In the current market there is a limited number of technicians with many groups and stores expanding their departments the shortage is being felt even greater. Adding to this difficulty finding local talent is becoming an even greater issue forcing employers to try and attract talent from outside of their market. Another issue we are facing is the lack of transparency when dealerships are advertising to technicians. We are witnessing dealerships offer hourly wages significantly above others, however, when a pay plan is fully explained a technician could make more overall at a slightly lower wage yet more hours paid, which could be misleading.
Our most challenging trend with respect to recruiting Technicians in today’s market over the next few years is making sure we continue to keep local high school, community college and apprenticeship pipelines open to replace many of our long-time and very high quality current techs with. It’s important to make sure we are staying in front of and building relationships with those in positions to advocate for us when the time is right.
In 2022, we’re seeing the beginning stages of a recession caused from the fallout of COVID. Every recession offers huge opportunities to gain market share because of predictable patterns/trends. Every previous recession most businesses scale back and do what they feel is necessary to keep things afloat and minimize the impact – that’s easy. This opens the door for significant growth and gaining market share. Companies that go on offense before and during a recession will come out the other side big winners.
What is the most challenging trend you and your team see with respect to recruiting Technicians in today’s market over the next few years?
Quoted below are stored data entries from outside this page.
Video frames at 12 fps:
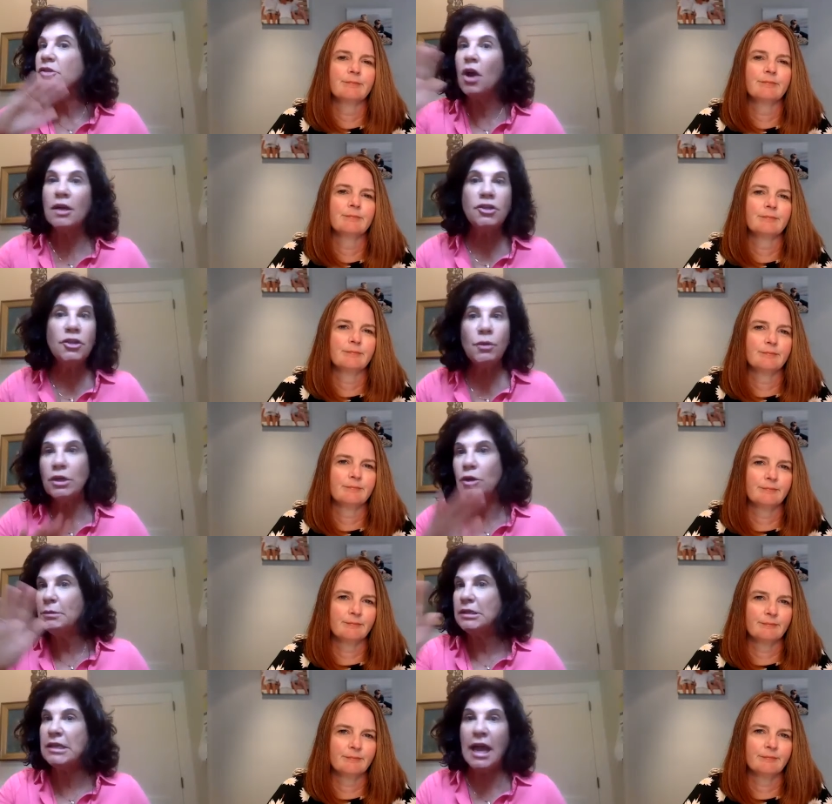Speaker 1: not doing
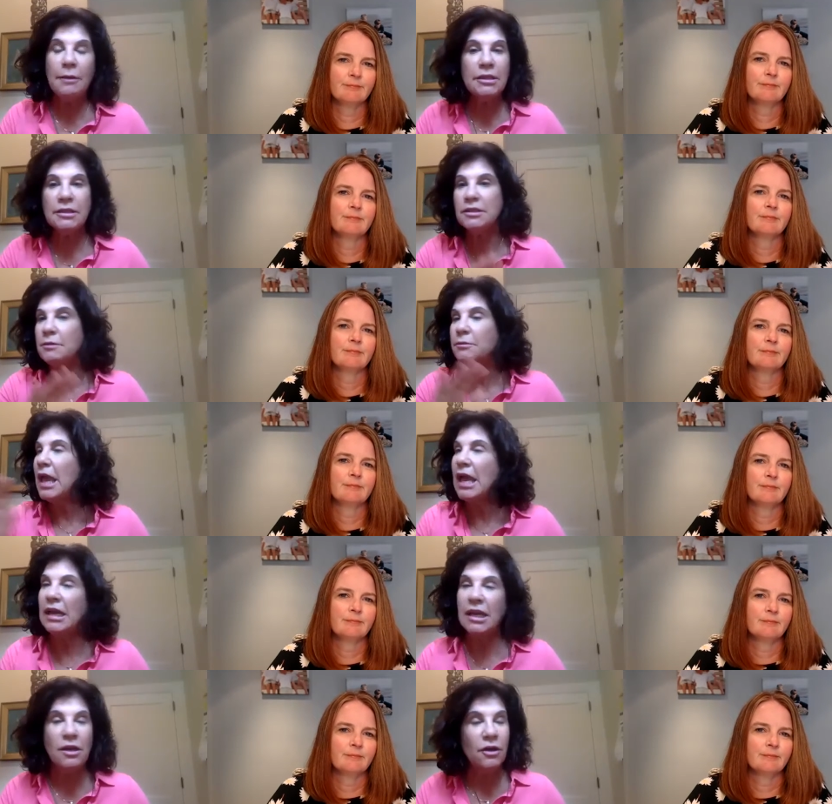your metabolism
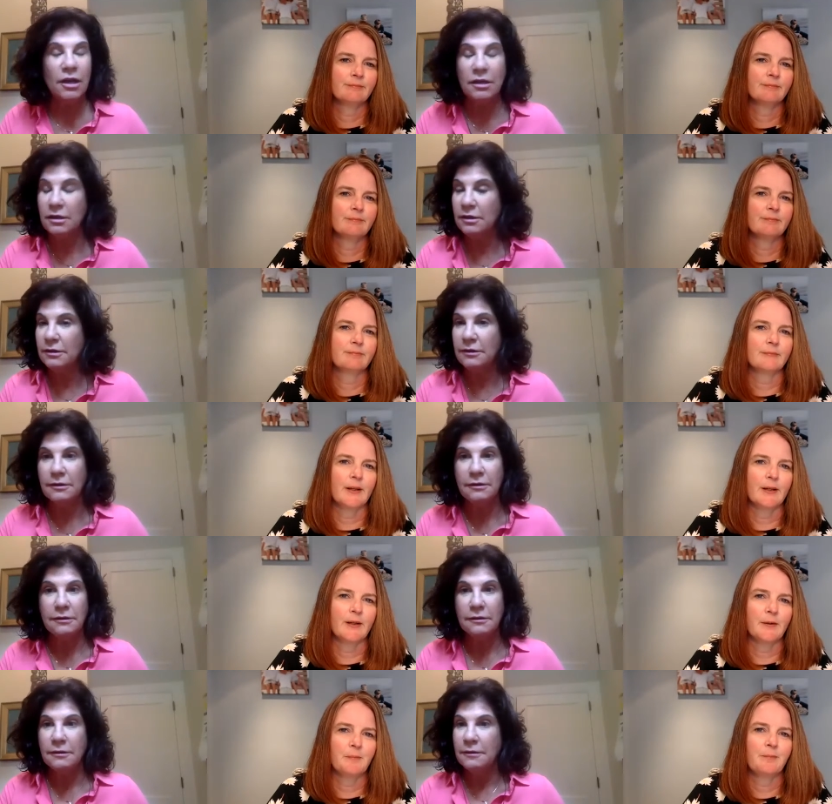any good.
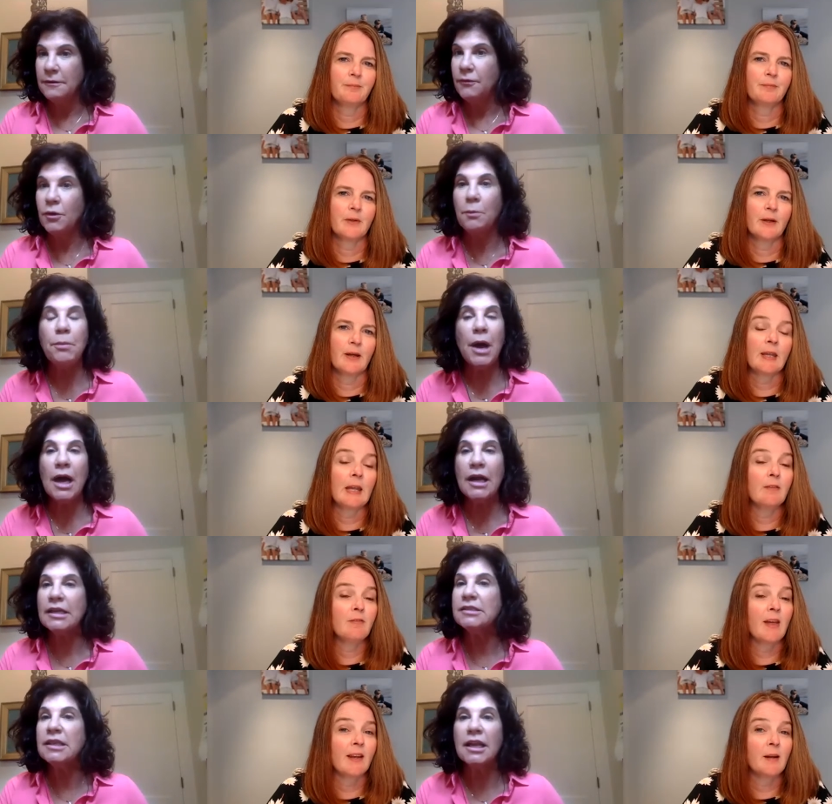Yeah. Your yeah,
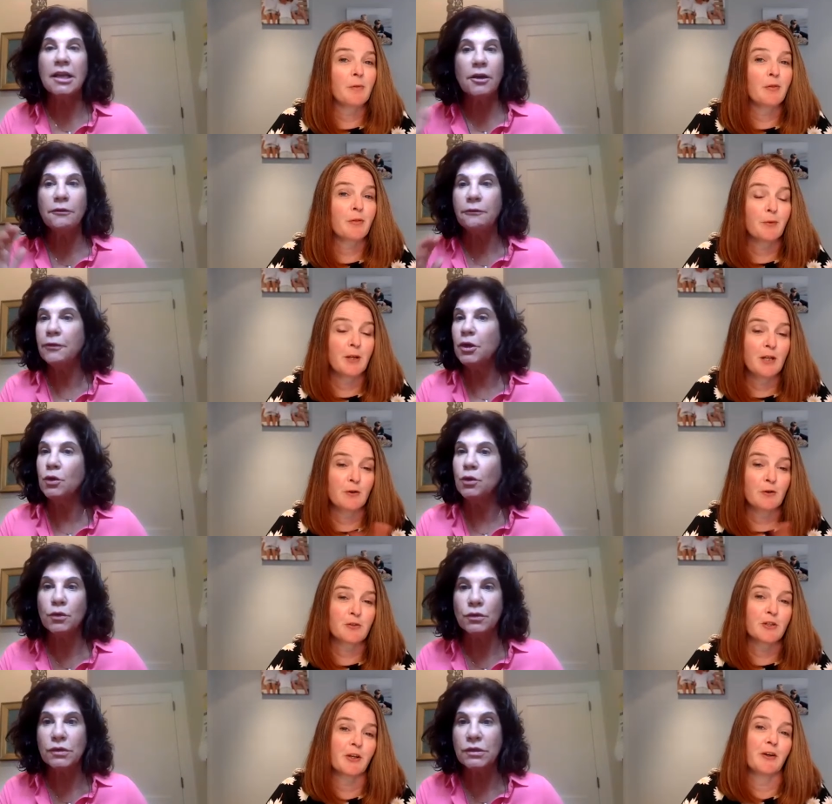body I that up confused. three
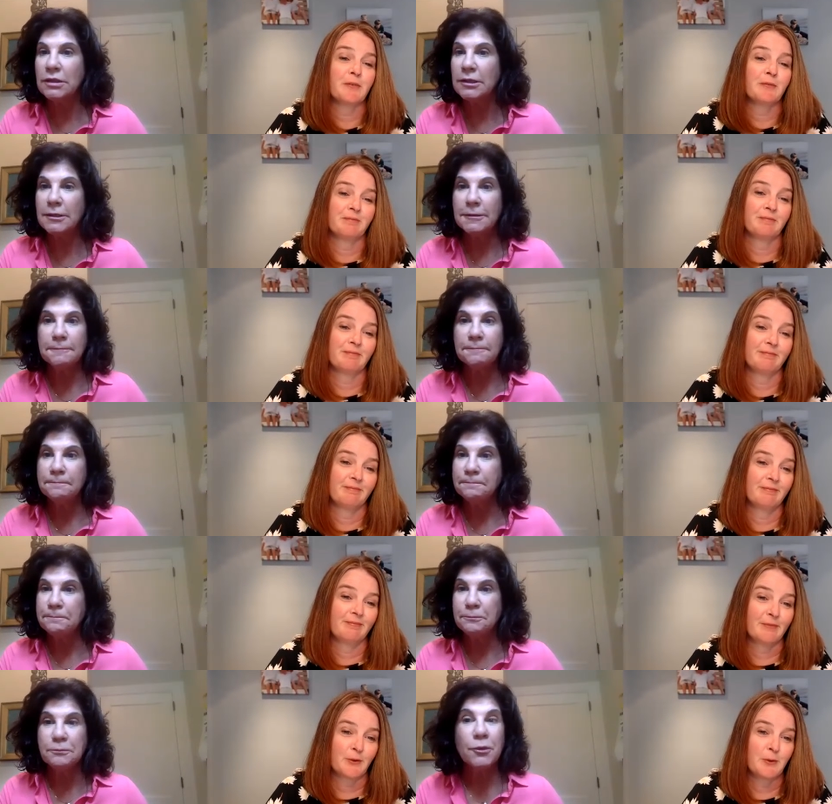years ago.
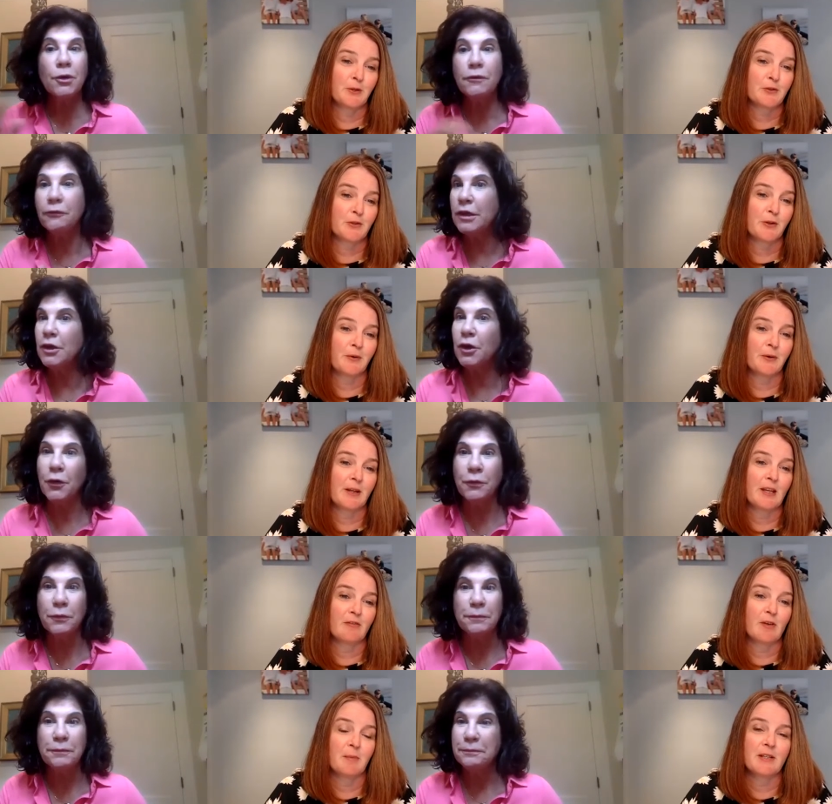
Speaker 2: Three good years for ago, you. I
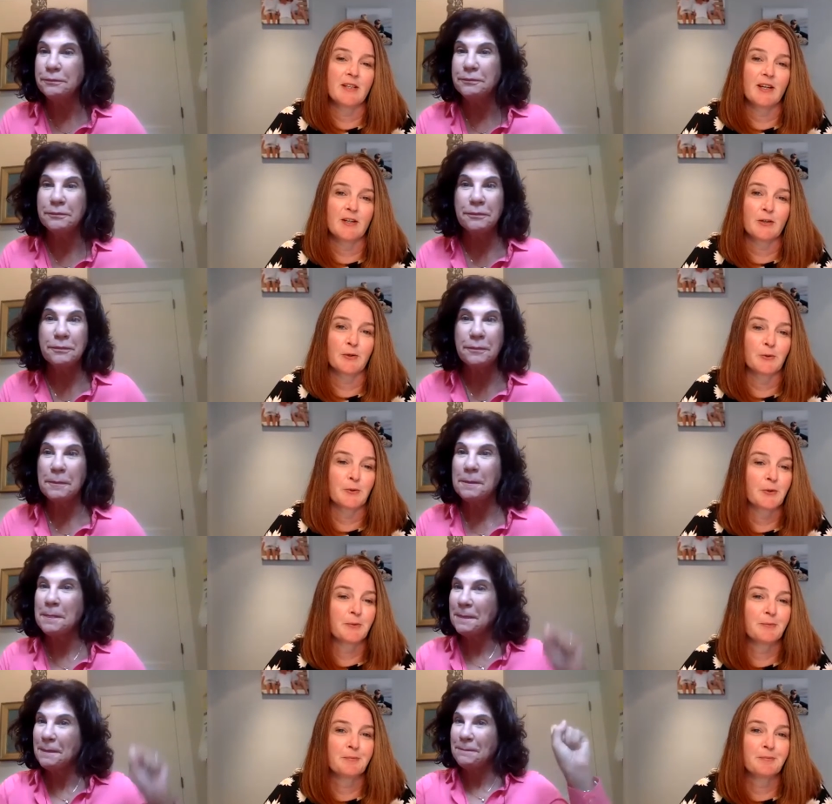gave up my diet
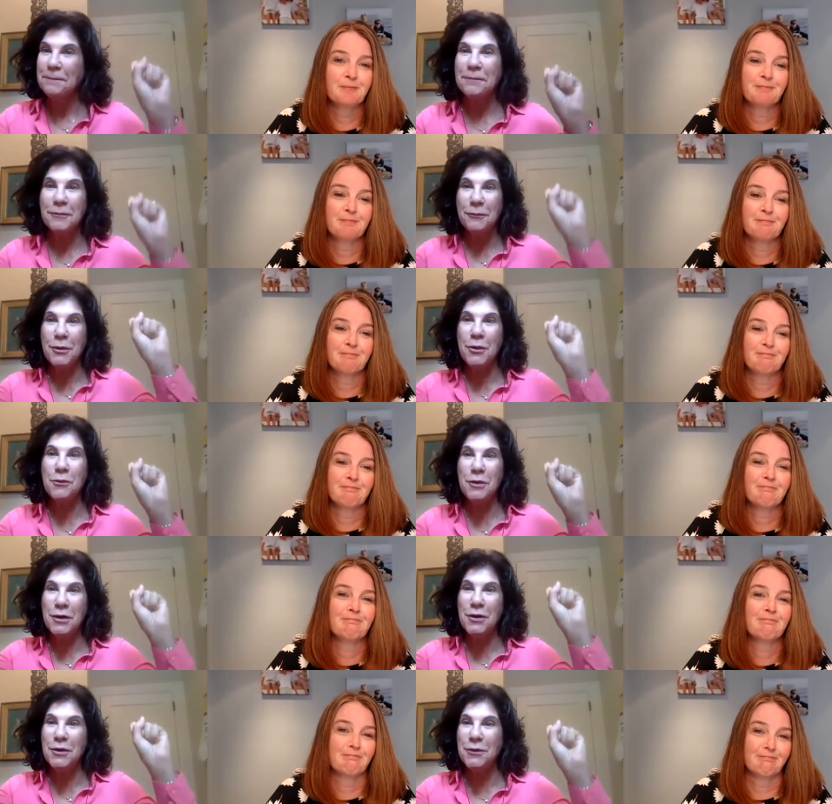coke.
Speaker 1: Woo
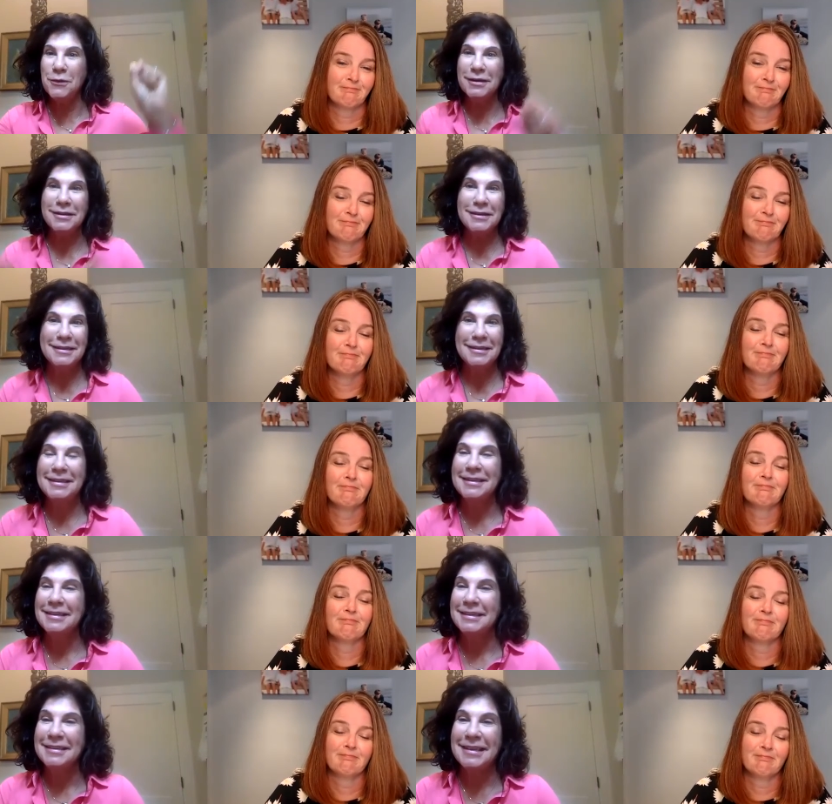woo. Mm.
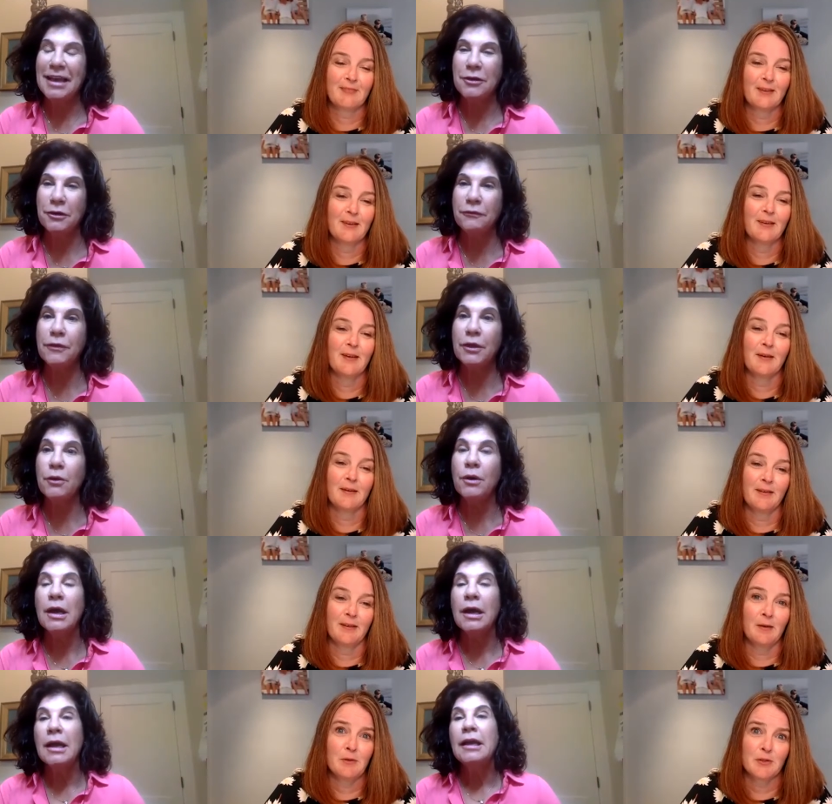Yeah, good for you.
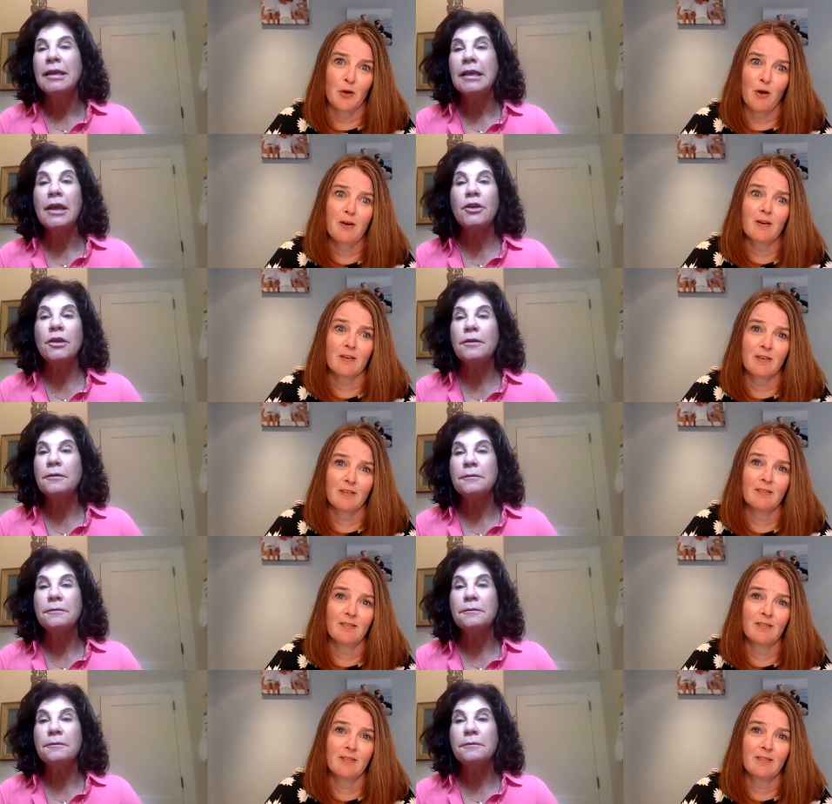It was hard. Yeah.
It’s no secret that recruiting quality Automotive Technicians is consistently a challenge for all dealers. Certainly, the pandemic has exacerbated the problem but is not the core of the issue. For years we have seen a significant decrease in students entering the automotive industry as they have been geared towards attending four year colleges and less and less into skilled trade curriculums.
Currently, the most difficult challenge is finding mid-level Technicians, critical to reconditioning used cars. With new car inventory being low, like most dealers, we have focused on used cars, requiring more skilled Technicians who can help us get our inventory front line ready. Training up our Technicians is essential however, with the increase in used car volume, keeping up with staffing an adequate number of those Technicians is tough.
Over the next few years, training Technicians will be critical, especially with the electrification of vehicles. It will certainly change the Technician’s job. Strong computer skills will be essential. Hopefully, students will soon take notice that cars today and especially the cars of the future will be primarily built around computer technology and software and entice a new generation into the industry. alleviating the headwinds we face in recruiting and retaining Technicians today.